Inequality: A Rising Tide Lifts All Yacts

The stock market is setting records. Corporate profits are at an all-time high not in small part because wages are at an all-time low with high (under)unemployment keeping downward pressure on incomes. The past few years have been a boom for Wall Street and a bust for Main Street. Predictably, inequality has skyrocketed to levels not seen since 1929, just prior to the Great Depression. But that's only part of the story. The wheels of growing inequality were set in motion decades ago: stagnant wages and soaring household debt.

What we're told is that workers receive a wage that exactly compensates them for their added value to total output. You know, because free markets are perfectly efficient. In other words, if you make more goods/services, you get paid more. And any deviation from this model -- ie, income/wealth inequality -- means that you're not working hard enough, not skilled enough, not educated enough...or simply not pulling on your bootstraps for long enough to make income magically fall from the sky. If you are one of the 47% 76% of Americans who are living paycheck-to-paycheck, it's because you've not earned a higher living standard. So "just des(s)erts" and all that.

The only problem? It's simply not true. And it hasn't been for over four decades now for anyone who cares to pay attention. American workers have been increasingly producing more and more output per hour and not getting paid for it:

Inequality: Productivity Gains and Wage Stagnation

Ironically, the "free market" model worked between 1948 and 1972 exactly the way we've been told it would. Mainly because of strong unions, full-employment policies, high public investment, and a much higher marginal tax rate on top earners. And then sometime in 1973 we said: Nah, we're not going to do that anymore. Because -- oh, I don't know -- you really were getting your "just deserts". And Mr. Market did not like that. So the gap created by decoupling wages from productivity gains increasingly widened by the decade. And inequality along with it.
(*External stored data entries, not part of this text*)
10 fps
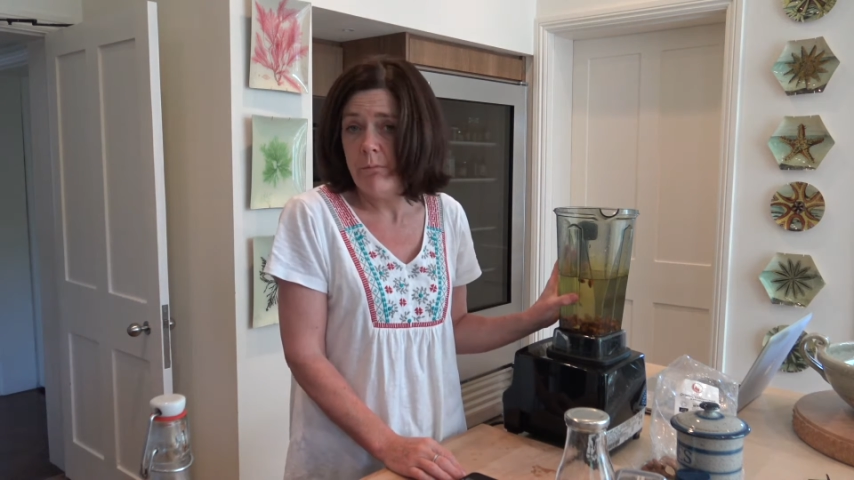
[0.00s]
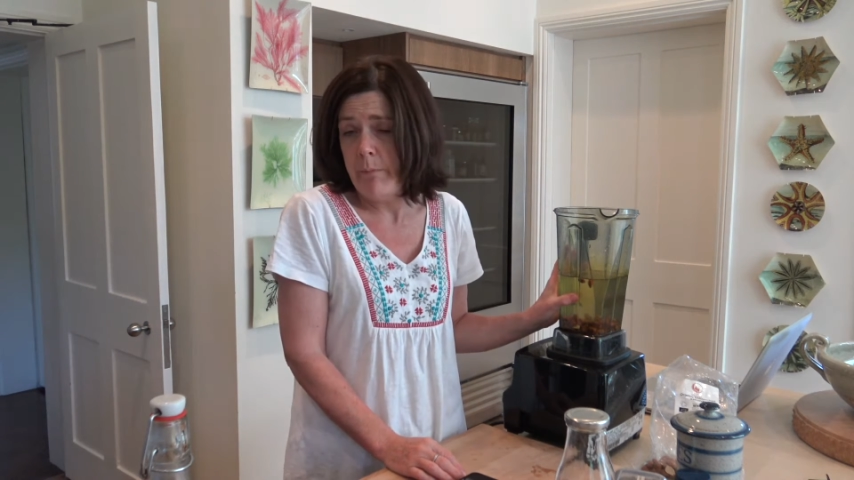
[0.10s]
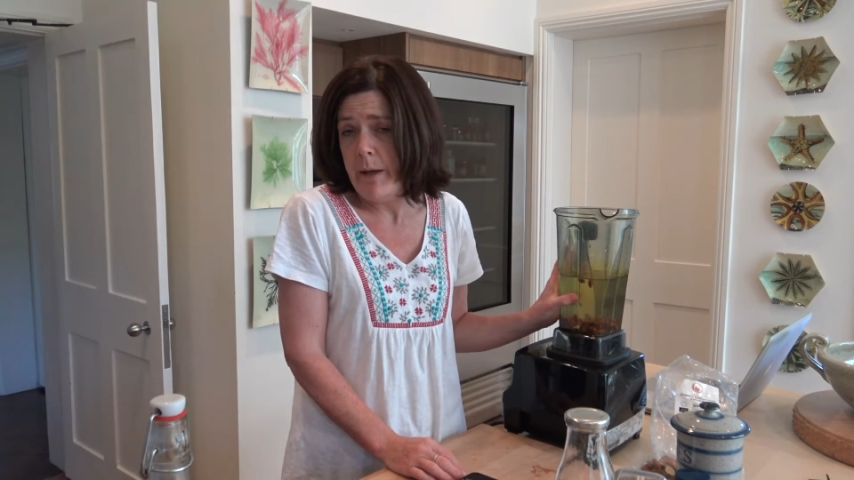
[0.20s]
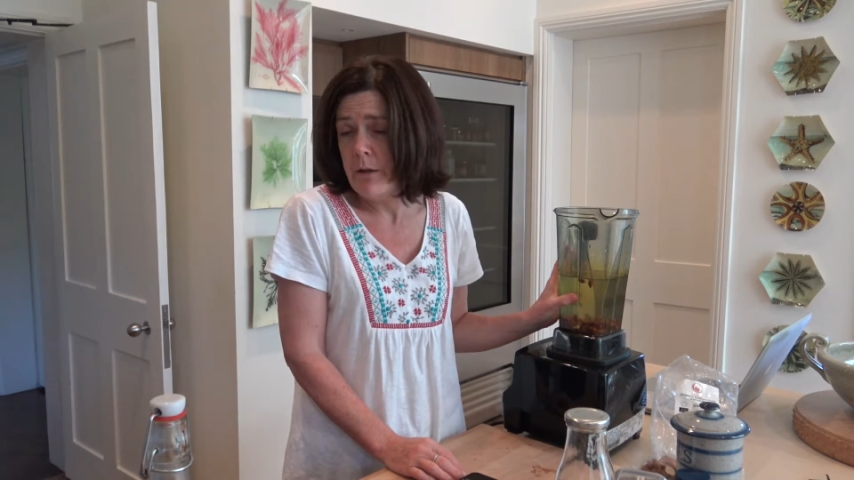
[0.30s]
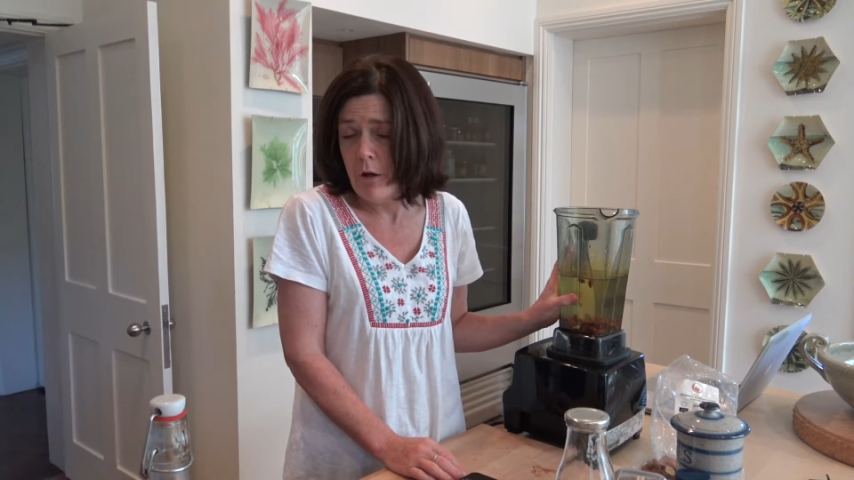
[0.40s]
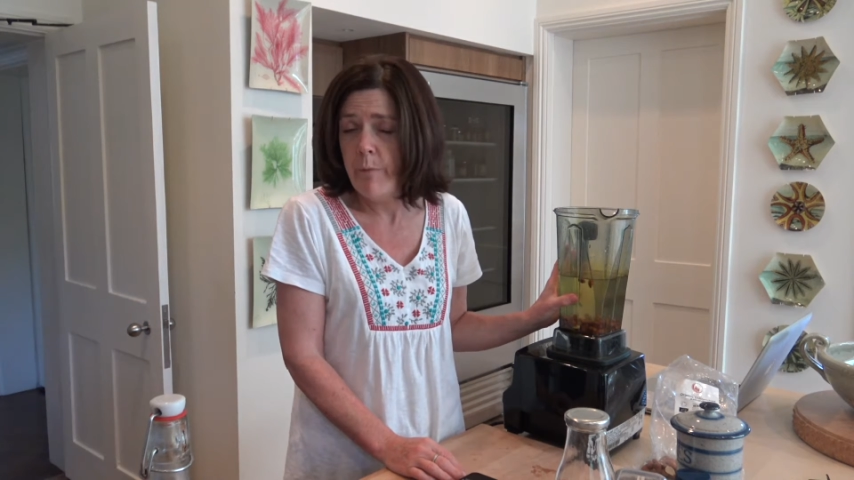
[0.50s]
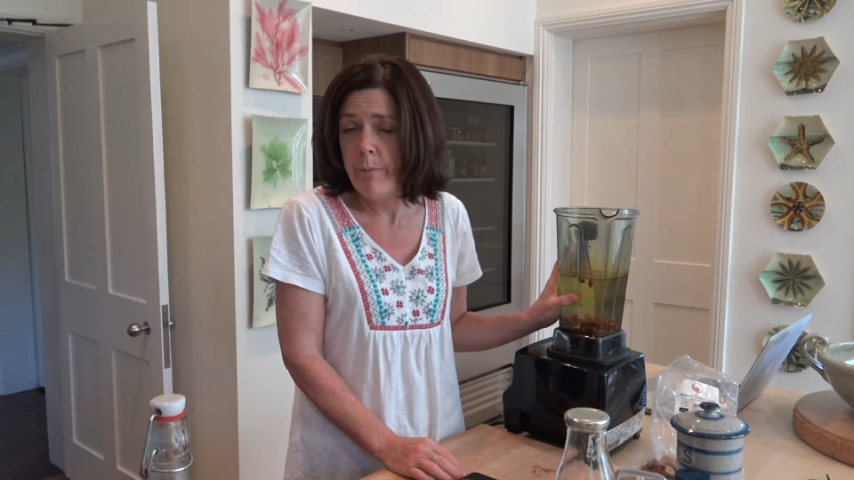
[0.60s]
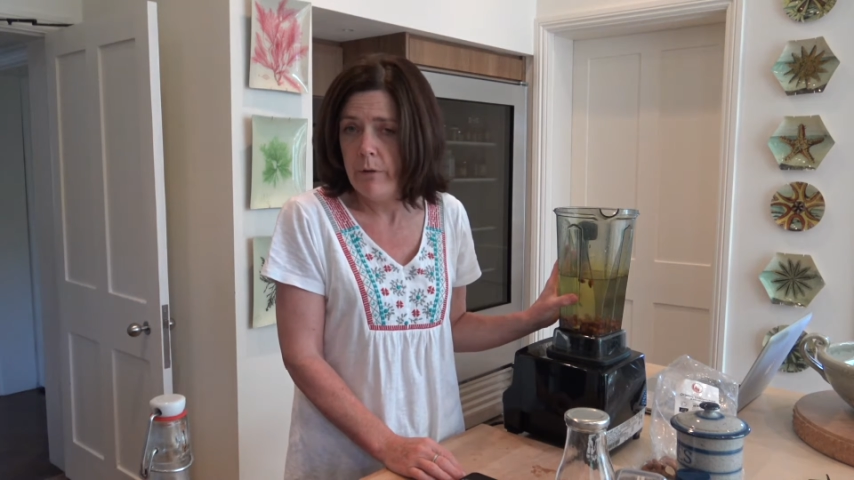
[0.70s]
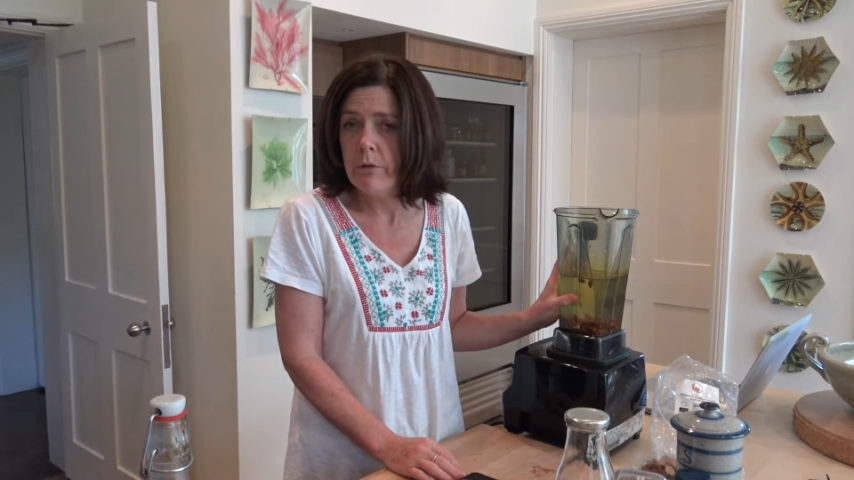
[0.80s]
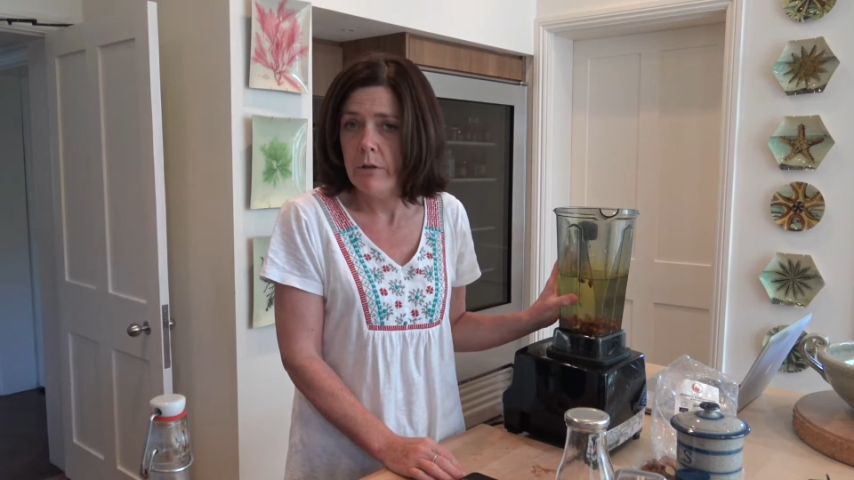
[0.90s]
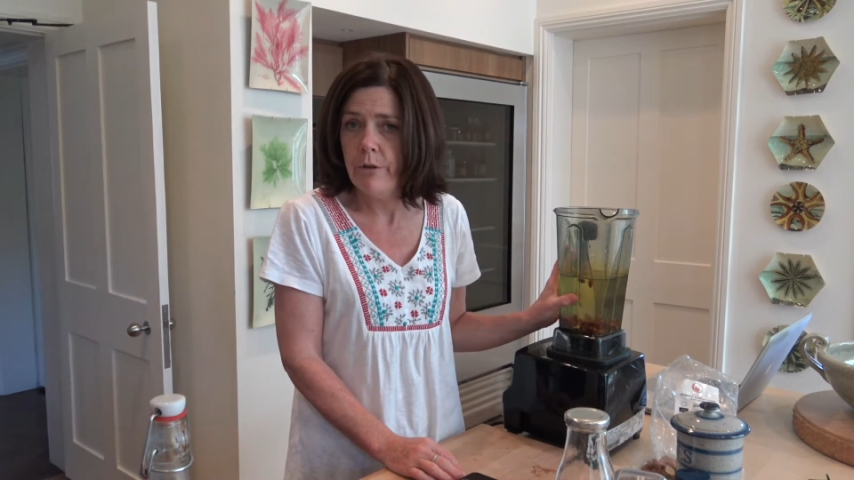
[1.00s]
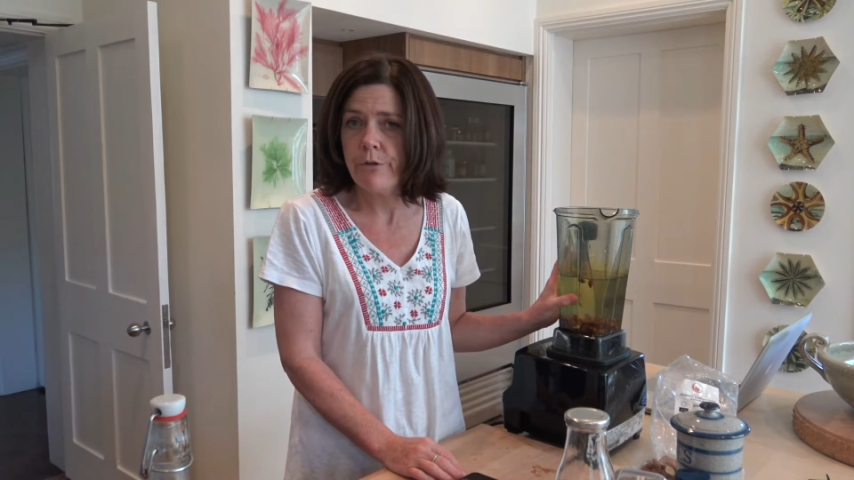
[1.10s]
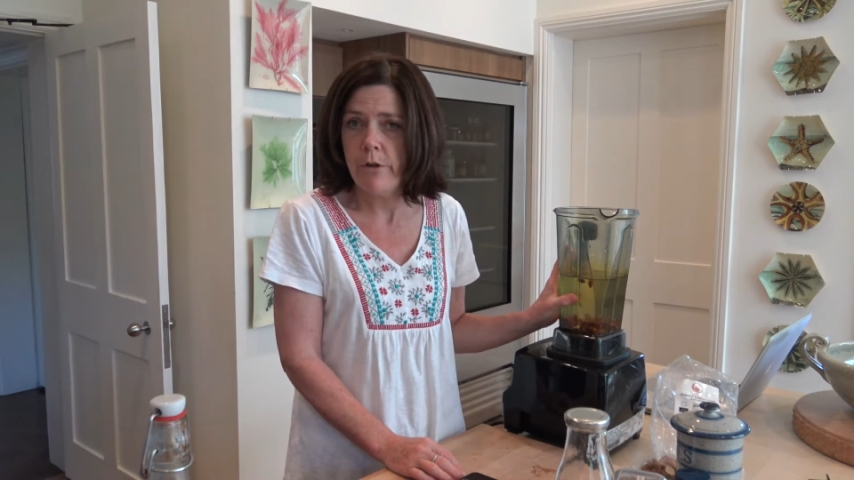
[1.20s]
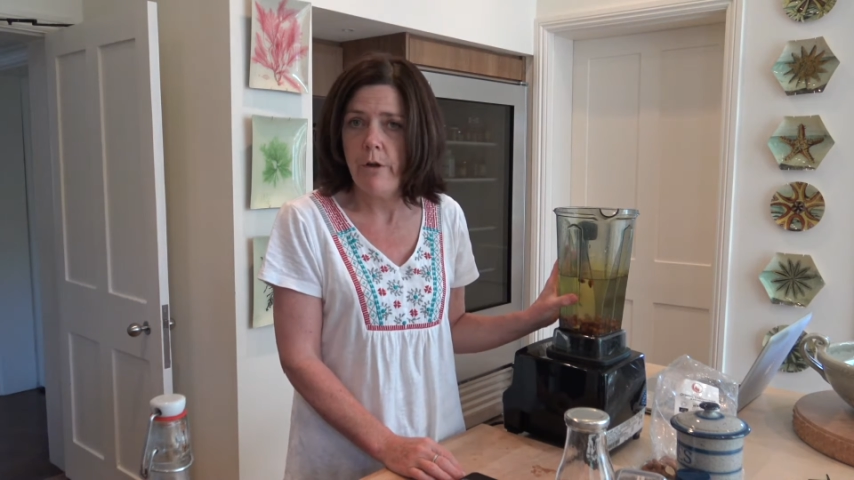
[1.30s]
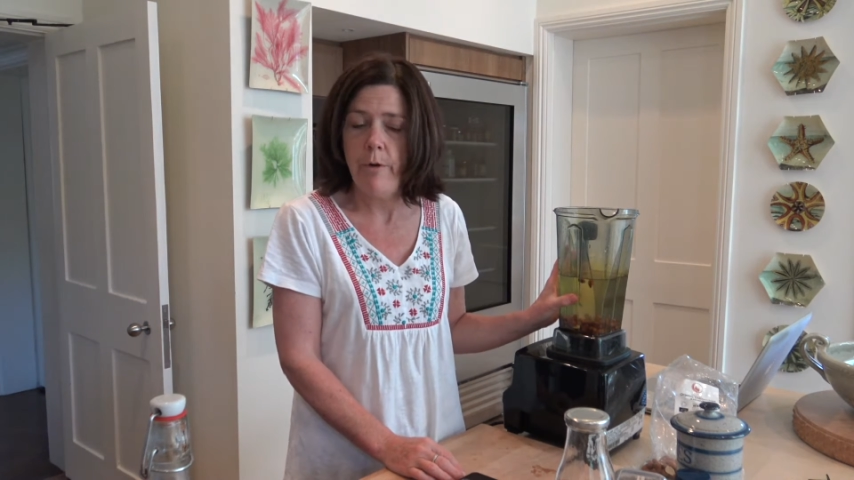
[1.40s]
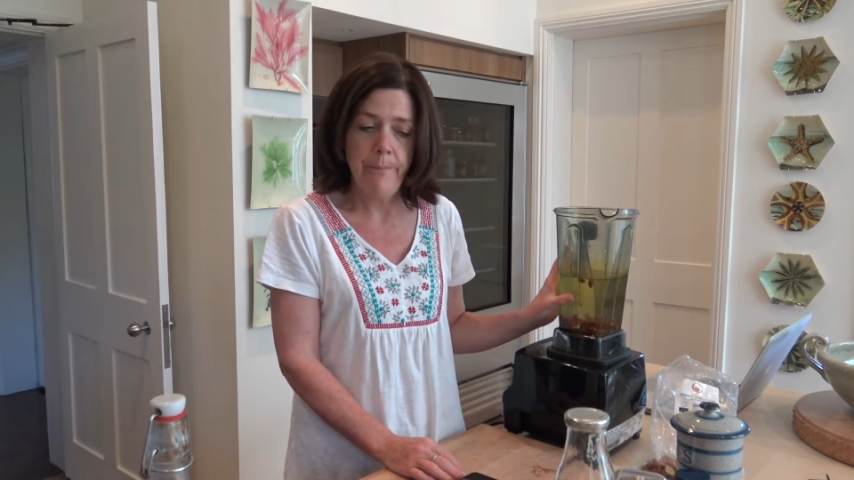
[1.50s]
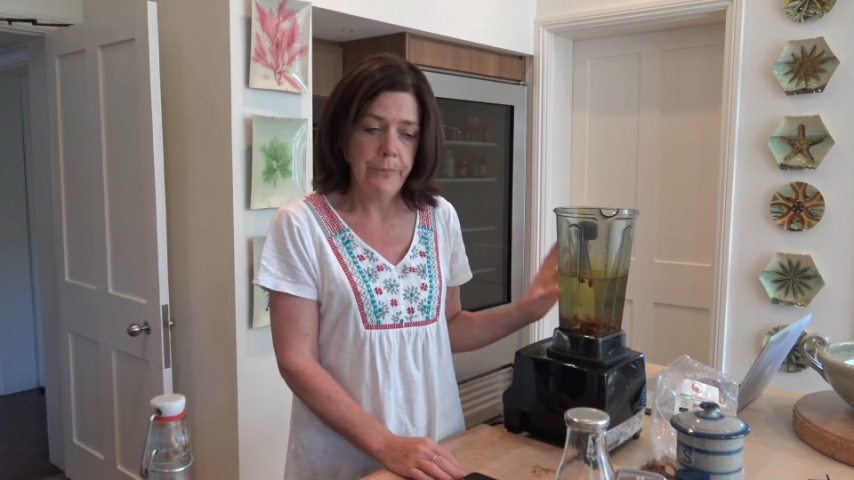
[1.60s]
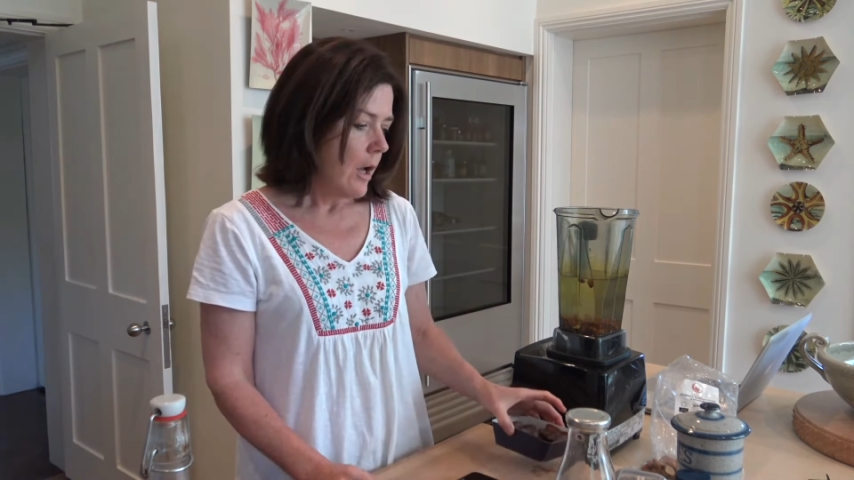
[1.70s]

make almond milk a lot at home.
So where did the productivity gains go? You guessed it -- straight to the top. There are many reasons for economic inequality, but you can't get there without gains from productivity growth going to our corporate overlords. Given that the wealthy have a much lower marginal propensity to consume, the astute reader will ask how we've been able to grow the economy without the masses having the disposable income to purchase their own output.  After all, a rich household may own 4 cars, but they won't purchase 4 thousand. The answer is simple: super easy bank credit, which a bank creates out of thin air.  

Inequality: Household Debt and Stagnant Wages

As previously shown, total compensation (green line; wages plus benefits, including rising healthcare costs) representing 80% of the workforce have stagnated since the early 70s. Personal consumption (blue line) remained on a steady upward climb as one would expect from a growing economy. Household debt (red line), however, explodes most notably from the 80s on until it hits a brick wall in 2008 for obvious reasons. Then we bail out Wall Street because "shared sacrifice" and "eat your peas", only to be told that "you're on your own" as 95% of economic gains since the 2009 recovery (such that it is) goes straight to the the top 1%. Win/win, Mr. Market! This also accounts for the massive gains seen by our financial overlords, especially since the deregulation of Wall Street in the late 90s (thanks Clinton). 
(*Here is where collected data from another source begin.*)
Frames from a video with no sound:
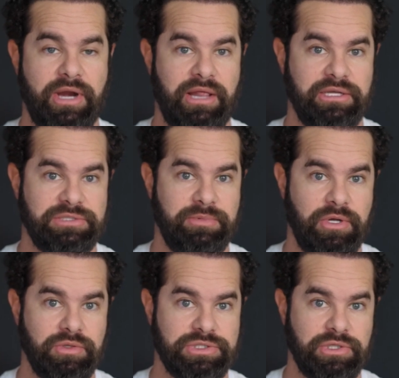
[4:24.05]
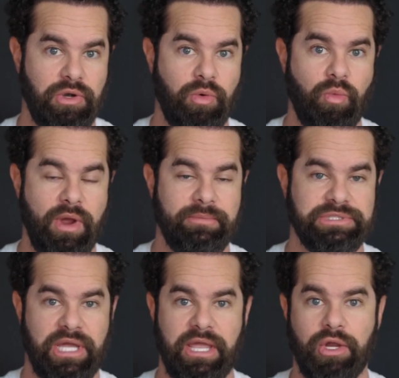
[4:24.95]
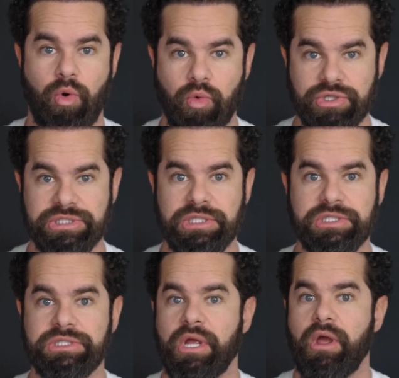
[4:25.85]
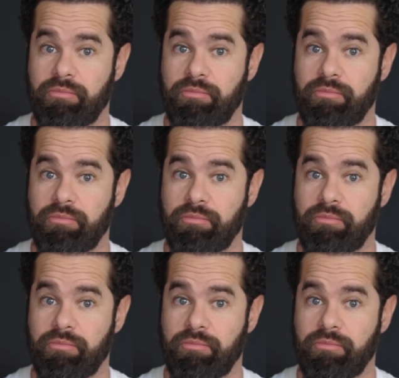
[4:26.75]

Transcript: Alex Spinoso website courses.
So now what? Well, politicians would clearly like you to believe that the real issue is way too little Social Security trust funding going on 30 years from now such that benefits need to be cut immediately because -- wait for it -- over the last 30 years a huge share of the nation's economic growth has gone to the top one-hundredth of one percent. They don't mention the latter though. Or that the minimum wage should be lowered to $4/hr from its current $7.25 rate -- meaning an increase of government subsidies for private sector wages -- doing away with all this recent crazy talk of raising it to $10.10, which would create jobs and lift 4.6 million Americans out of poverty.  And you have to pay attention to those that want to decrease the minimum wage because on a different day, usually the next, it's these same people that will demand cuts to government assistance programs that they -- wait for it -- specifically engineered increases to in order to subsidize private sector wages. They don't mention the latter though. 

Or? Or maybe the solution is that rich people's low propensity to consume may not be all that much of an issue after all. The economy is quite capable of, and already is, adjusting to a new consumer landscape that caters to the upper echelon 
In 2012, the top 5 percent of earners were responsible for 38 percent of domestic consumption, up from 28 percent in 1995, the researchers found.

Even more striking, the current recovery has been driven almost entirely by the upper crust, according to Mr. Fazzari and Mr. Cynamon. Since 2009, the year the recession ended, inflation-adjusted spending by this top echelon has risen 17 percent, compared with just 1 percent among the bottom 95 percent.
Theoretically, if this trend continues, there is no reason why we couldn't have an economy of primarily low-wage workers providing goods and services exclusively for the rich. Foot massages and car elevators for the 85 people that currently hold as much wealth as the bottom half of the global population; Big Gulps for everyone else.  And I'm only half kidding. As Paul Krugman once said: "So am I saying that you can have full employment based on purchases of yachts, luxury cars, and the services of personal trainers and celebrity chefs? Well yes. You don't have to like it, but economics is not a morality play, and I've yet to see a macroeconomic argument about why it isn't possible."

So America, eat your peas Big Gulps beans since you've earned little else, if anything, according to our overlords. These are tough times, just look at the persecution of billionaire venture capitalist Tom Perkins, who thinks saying mean things about our rigged by-the-rich-and-for-the-rich system is comparable to that of the Holocaust. Oh, and raise the retirement age to 70, says CEO of Goldman Sachs, who was paid more than $16 million in 2011 as just a banker "doing God's work." Even after bailouts, he presses on, self-stapled to a crucifix. 

Look people, a thriving and healthy working/middle class and democratic society doesn't just happen by the "natural forces of free markets" since that outcome is what we'd usually refer to as feudalism; it gets legislated into existence. By you. Because if you don't, someone else will the minute you look away for decades, and it won't be in your best interest. So yeah, free markets government policies ensure that a rising tide really does lift all yachts. Presumably disposable ones so that you'll get the opportunity to build 'em. For like 85 people. All 3.5 billion of you.